ACTION ITEM » Write out exactly, and only, the lines below from the line with "[00:04:18.97]" through the line with "[00:04:24.97]"; pictures do not belong in the copy.
::::
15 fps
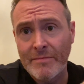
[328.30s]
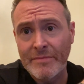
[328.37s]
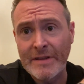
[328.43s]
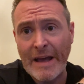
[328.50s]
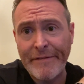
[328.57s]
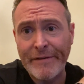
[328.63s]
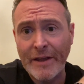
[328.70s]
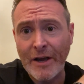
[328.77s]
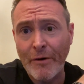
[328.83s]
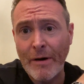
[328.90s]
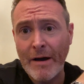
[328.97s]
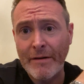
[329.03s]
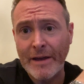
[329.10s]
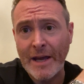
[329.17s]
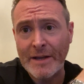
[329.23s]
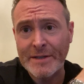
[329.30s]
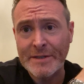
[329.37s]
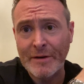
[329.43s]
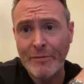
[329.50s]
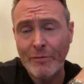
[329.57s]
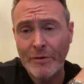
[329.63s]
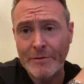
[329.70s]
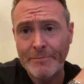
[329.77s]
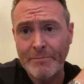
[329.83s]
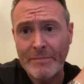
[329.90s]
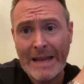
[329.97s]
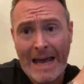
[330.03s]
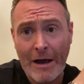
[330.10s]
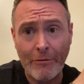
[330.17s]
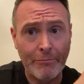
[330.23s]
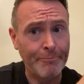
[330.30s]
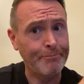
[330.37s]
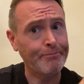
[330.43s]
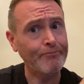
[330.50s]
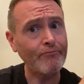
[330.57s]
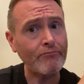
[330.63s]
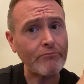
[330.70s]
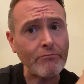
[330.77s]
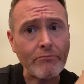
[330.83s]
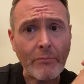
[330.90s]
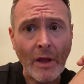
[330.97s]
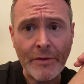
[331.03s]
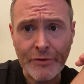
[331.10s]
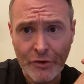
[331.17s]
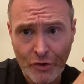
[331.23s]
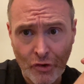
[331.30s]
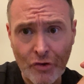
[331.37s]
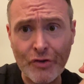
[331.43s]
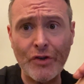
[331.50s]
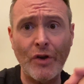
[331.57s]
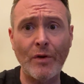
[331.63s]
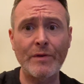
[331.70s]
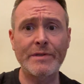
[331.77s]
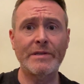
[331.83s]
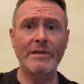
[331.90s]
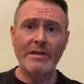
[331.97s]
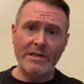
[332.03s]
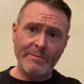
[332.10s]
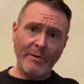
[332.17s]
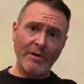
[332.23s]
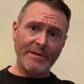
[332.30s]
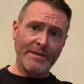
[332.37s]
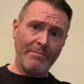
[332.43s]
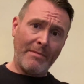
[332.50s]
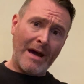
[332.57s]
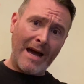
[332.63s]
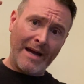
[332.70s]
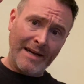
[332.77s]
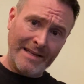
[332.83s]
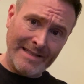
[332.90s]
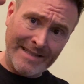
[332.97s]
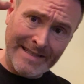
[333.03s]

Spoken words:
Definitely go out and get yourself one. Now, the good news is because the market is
::::
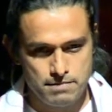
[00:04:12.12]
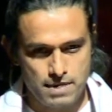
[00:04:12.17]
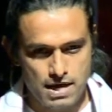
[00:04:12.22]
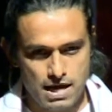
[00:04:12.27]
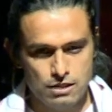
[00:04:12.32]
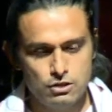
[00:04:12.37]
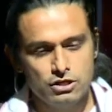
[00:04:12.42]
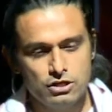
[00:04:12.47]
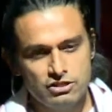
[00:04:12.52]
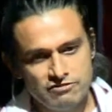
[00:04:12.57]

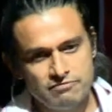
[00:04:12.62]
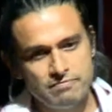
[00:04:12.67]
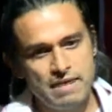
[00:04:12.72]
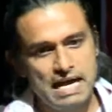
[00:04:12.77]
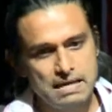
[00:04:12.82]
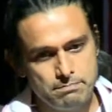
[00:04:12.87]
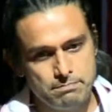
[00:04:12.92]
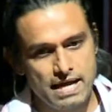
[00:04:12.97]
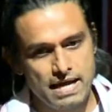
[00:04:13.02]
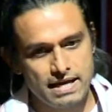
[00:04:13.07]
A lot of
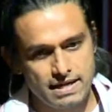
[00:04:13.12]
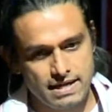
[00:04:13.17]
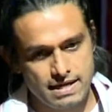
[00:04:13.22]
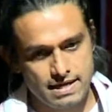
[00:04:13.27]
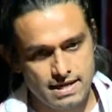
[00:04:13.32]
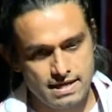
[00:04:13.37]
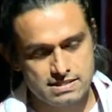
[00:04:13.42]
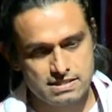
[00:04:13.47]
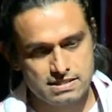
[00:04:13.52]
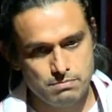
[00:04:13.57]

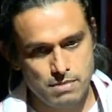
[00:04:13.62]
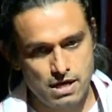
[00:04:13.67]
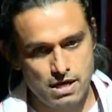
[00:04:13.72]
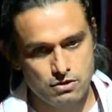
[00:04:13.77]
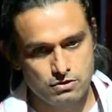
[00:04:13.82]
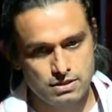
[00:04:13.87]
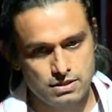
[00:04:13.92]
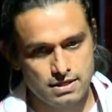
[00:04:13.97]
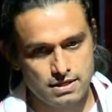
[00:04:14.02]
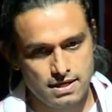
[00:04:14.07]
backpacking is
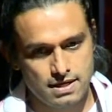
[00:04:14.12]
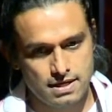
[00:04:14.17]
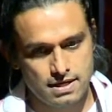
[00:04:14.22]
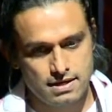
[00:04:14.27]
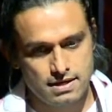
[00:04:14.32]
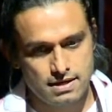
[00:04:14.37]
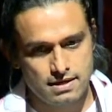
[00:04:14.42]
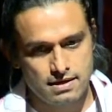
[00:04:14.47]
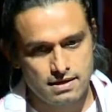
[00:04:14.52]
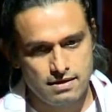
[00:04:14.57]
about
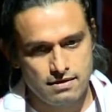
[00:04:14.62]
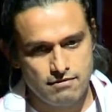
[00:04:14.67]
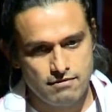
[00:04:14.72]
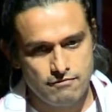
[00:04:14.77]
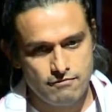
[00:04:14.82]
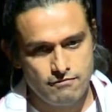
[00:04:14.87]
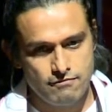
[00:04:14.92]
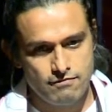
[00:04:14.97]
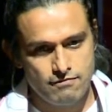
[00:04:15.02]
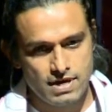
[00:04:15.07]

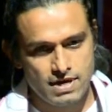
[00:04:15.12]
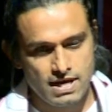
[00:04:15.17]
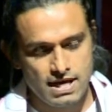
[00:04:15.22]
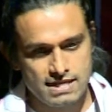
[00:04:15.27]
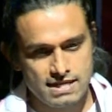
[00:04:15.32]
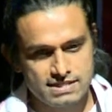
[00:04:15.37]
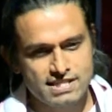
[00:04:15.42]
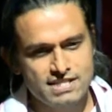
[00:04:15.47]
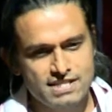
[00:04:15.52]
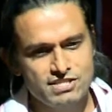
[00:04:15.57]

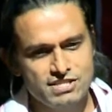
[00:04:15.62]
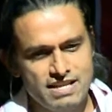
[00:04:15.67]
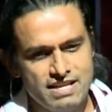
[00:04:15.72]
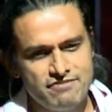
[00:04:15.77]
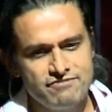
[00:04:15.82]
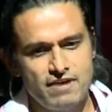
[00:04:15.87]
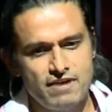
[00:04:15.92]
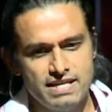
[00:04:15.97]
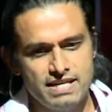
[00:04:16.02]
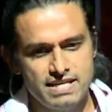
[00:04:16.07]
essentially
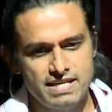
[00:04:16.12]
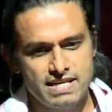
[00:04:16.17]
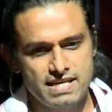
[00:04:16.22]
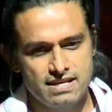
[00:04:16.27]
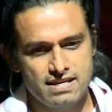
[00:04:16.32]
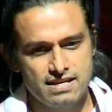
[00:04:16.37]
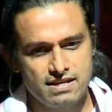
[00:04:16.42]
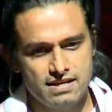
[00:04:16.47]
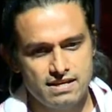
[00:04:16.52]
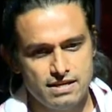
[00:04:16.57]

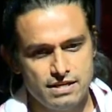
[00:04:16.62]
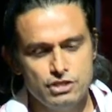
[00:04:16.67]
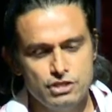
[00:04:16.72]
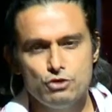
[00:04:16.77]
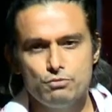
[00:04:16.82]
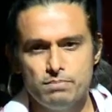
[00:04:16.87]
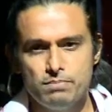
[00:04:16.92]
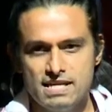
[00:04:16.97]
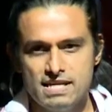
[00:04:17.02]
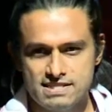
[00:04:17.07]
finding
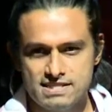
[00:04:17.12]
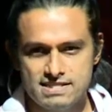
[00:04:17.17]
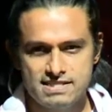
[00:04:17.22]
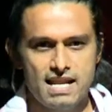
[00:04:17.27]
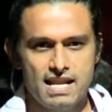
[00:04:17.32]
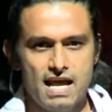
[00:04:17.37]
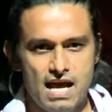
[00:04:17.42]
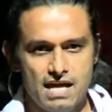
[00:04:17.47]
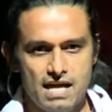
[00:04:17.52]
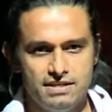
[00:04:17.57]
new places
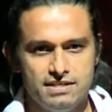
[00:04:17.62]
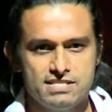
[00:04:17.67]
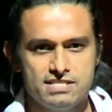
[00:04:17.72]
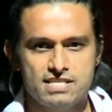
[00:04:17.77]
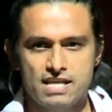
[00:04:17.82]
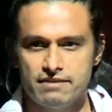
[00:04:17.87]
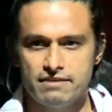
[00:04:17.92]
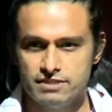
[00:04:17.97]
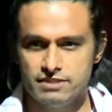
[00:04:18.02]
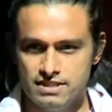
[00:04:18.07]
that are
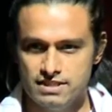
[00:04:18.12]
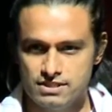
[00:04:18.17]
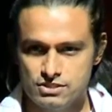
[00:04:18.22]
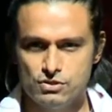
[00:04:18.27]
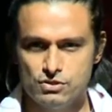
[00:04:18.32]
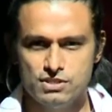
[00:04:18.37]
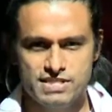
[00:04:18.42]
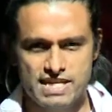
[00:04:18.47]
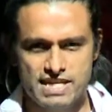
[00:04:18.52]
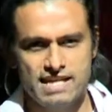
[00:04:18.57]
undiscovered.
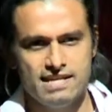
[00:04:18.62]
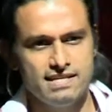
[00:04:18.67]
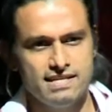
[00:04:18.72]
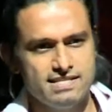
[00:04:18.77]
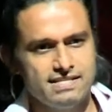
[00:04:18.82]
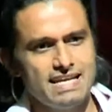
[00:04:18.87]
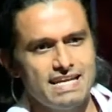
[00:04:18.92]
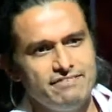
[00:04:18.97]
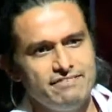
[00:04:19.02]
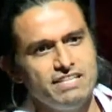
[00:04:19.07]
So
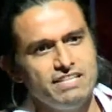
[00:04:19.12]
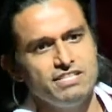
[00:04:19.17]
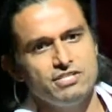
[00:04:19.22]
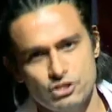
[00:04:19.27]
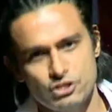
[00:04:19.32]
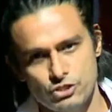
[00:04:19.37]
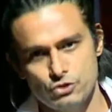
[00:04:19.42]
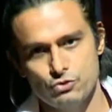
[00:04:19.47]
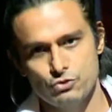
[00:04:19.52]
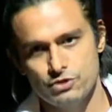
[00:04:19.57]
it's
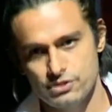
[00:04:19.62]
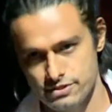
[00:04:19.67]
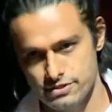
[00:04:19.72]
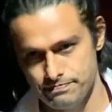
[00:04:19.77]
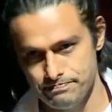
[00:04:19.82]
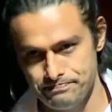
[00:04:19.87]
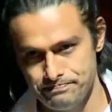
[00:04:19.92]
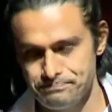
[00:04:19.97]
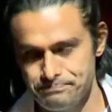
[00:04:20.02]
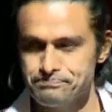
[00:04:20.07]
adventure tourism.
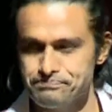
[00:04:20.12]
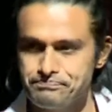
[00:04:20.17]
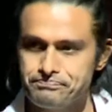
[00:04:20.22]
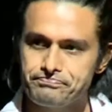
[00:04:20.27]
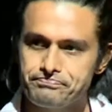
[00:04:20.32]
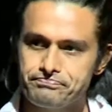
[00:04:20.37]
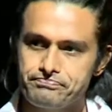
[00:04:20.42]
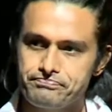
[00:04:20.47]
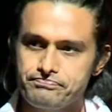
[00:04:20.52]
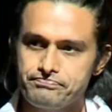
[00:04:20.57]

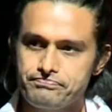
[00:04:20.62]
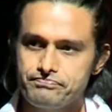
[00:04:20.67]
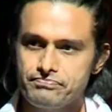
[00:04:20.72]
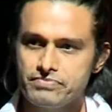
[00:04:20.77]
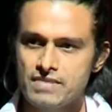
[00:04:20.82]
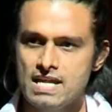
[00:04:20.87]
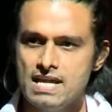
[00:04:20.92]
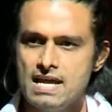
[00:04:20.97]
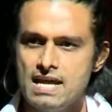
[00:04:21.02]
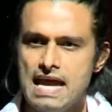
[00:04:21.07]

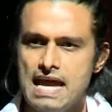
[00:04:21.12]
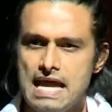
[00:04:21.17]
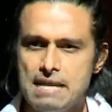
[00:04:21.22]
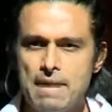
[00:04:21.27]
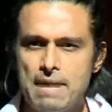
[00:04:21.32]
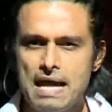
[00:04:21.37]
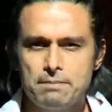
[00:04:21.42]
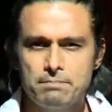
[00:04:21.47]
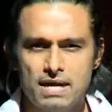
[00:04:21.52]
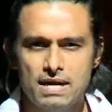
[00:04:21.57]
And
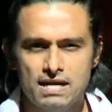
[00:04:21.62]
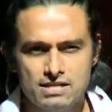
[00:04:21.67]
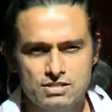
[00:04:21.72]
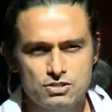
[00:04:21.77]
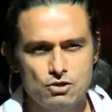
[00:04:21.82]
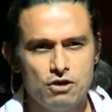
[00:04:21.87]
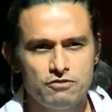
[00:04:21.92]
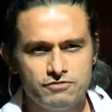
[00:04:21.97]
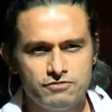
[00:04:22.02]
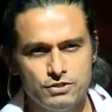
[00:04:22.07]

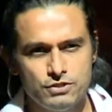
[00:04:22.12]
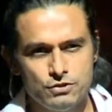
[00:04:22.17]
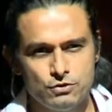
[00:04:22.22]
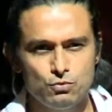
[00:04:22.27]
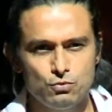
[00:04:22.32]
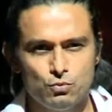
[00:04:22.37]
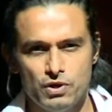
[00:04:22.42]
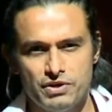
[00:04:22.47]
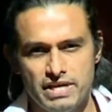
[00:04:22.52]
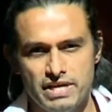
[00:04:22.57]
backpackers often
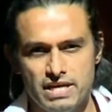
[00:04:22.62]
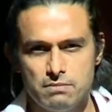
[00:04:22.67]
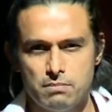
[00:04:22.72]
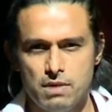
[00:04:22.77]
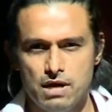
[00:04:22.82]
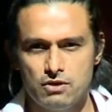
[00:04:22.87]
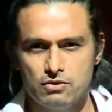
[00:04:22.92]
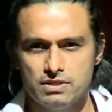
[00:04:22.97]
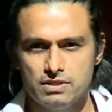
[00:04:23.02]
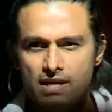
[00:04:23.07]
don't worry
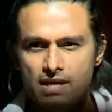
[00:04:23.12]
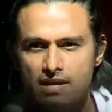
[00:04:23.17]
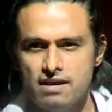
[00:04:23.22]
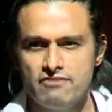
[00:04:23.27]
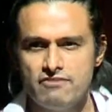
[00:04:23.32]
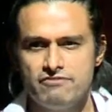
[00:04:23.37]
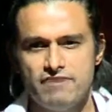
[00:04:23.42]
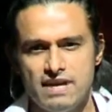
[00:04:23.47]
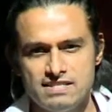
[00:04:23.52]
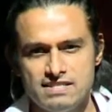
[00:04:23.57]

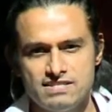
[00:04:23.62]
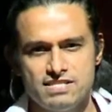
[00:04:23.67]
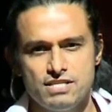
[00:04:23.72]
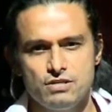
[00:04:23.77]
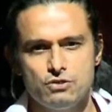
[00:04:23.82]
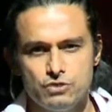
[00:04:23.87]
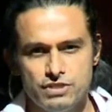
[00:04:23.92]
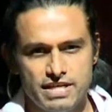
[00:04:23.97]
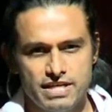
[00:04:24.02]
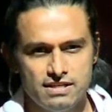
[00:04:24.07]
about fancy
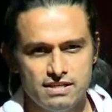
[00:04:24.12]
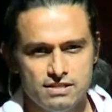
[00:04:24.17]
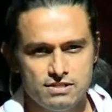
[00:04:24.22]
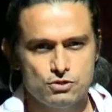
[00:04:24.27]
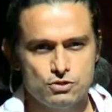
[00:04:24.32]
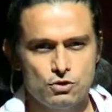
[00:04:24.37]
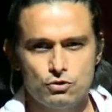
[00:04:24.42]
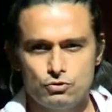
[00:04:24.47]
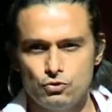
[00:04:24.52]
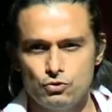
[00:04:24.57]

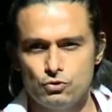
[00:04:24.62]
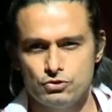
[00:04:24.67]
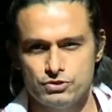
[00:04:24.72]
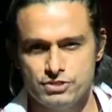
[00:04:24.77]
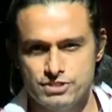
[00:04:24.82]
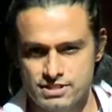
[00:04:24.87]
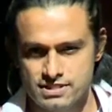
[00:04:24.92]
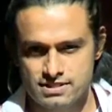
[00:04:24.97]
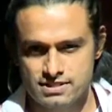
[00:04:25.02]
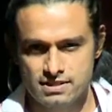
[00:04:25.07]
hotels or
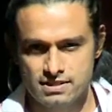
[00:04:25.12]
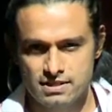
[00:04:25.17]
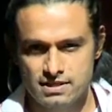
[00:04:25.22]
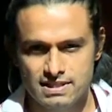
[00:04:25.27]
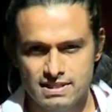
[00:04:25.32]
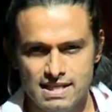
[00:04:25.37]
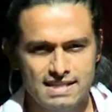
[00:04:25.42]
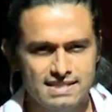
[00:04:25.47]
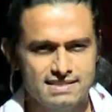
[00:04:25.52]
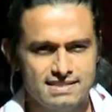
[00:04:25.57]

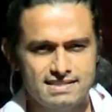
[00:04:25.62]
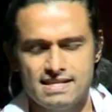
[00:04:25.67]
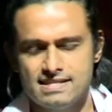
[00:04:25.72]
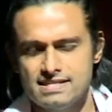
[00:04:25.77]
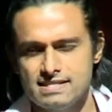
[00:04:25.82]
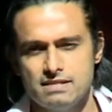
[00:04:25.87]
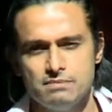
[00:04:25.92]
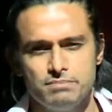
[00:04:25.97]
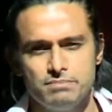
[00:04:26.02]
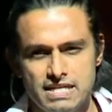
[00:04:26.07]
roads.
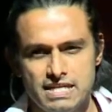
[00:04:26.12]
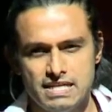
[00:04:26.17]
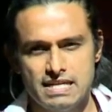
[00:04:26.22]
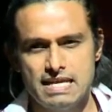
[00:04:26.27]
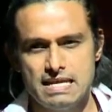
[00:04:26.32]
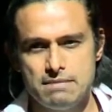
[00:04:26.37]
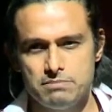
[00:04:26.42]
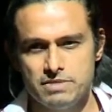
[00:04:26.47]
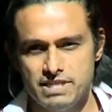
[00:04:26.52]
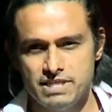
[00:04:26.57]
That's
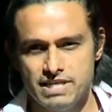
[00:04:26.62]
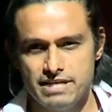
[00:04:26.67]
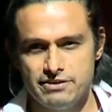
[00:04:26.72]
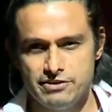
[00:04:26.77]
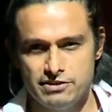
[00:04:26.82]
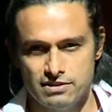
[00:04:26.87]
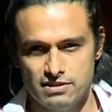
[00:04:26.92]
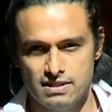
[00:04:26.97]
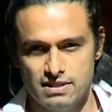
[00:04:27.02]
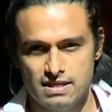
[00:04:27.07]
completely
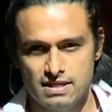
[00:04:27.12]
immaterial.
::::
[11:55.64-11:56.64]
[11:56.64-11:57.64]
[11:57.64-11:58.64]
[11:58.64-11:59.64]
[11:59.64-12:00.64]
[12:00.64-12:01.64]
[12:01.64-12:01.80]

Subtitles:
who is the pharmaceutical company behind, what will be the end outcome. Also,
::::
REPLY TO THE TASK »
[00:04:18.97]
[00:04:19.02]
[00:04:19.07]
So
[00:04:19.12]
[00:04:19.17]
[00:04:19.22]
[00:04:19.27]
[00:04:19.32]
[00:04:19.37]
[00:04:19.42]
[00:04:19.47]
[00:04:19.52]
[00:04:19.57]
it's
[00:04:19.62]
[00:04:19.67]
[00:04:19.72]
[00:04:19.77]
[00:04:19.82]
[00:04:19.87]
[00:04:19.92]
[00:04:19.97]
[00:04:20.02]
[00:04:20.07]
adventure tourism.
[00:04:20.12]
[00:04:20.17]
[00:04:20.22]
[00:04:20.27]
[00:04:20.32]
[00:04:20.37]
[00:04:20.42]
[00:04:20.47]
[00:04:20.52]
[00:04:20.57]

[00:04:20.62]
[00:04:20.67]
[00:04:20.72]
[00:04:20.77]
[00:04:20.82]
[00:04:20.87]
[00:04:20.92]
[00:04:20.97]
[00:04:21.02]
[00:04:21.07]

[00:04:21.12]
[00:04:21.17]
[00:04:21.22]
[00:04:21.27]
[00:04:21.32]
[00:04:21.37]
[00:04:21.42]
[00:04:21.47]
[00:04:21.52]
[00:04:21.57]
And
[00:04:21.62]
[00:04:21.67]
[00:04:21.72]
[00:04:21.77]
[00:04:21.82]
[00:04:21.87]
[00:04:21.92]
[00:04:21.97]
[00:04:22.02]
[00:04:22.07]

[00:04:22.12]
[00:04:22.17]
[00:04:22.22]
[00:04:22.27]
[00:04:22.32]
[00:04:22.37]
[00:04:22.42]
[00:04:22.47]
[00:04:22.52]
[00:04:22.57]
backpackers often
[00:04:22.62]
[00:04:22.67]
[00:04:22.72]
[00:04:22.77]
[00:04:22.82]
[00:04:22.87]
[00:04:22.92]
[00:04:22.97]
[00:04:23.02]
[00:04:23.07]
don't worry
[00:04:23.12]
[00:04:23.17]
[00:04:23.22]
[00:04:23.27]
[00:04:23.32]
[00:04:23.37]
[00:04:23.42]
[00:04:23.47]
[00:04:23.52]
[00:04:23.57]

[00:04:23.62]
[00:04:23.67]
[00:04:23.72]
[00:04:23.77]
[00:04:23.82]
[00:04:23.87]
[00:04:23.92]
[00:04:23.97]
[00:04:24.02]
[00:04:24.07]
about fancy
[00:04:24.12]
[00:04:24.17]
[00:04:24.22]
[00:04:24.27]
[00:04:24.32]
[00:04:24.37]
[00:04:24.42]
[00:04:24.47]
[00:04:24.52]
[00:04:24.57]

[00:04:24.62]
[00:04:24.67]
[00:04:24.72]
[00:04:24.77]
[00:04:24.82]
[00:04:24.87]
[00:04:24.92]
[00:04:24.97]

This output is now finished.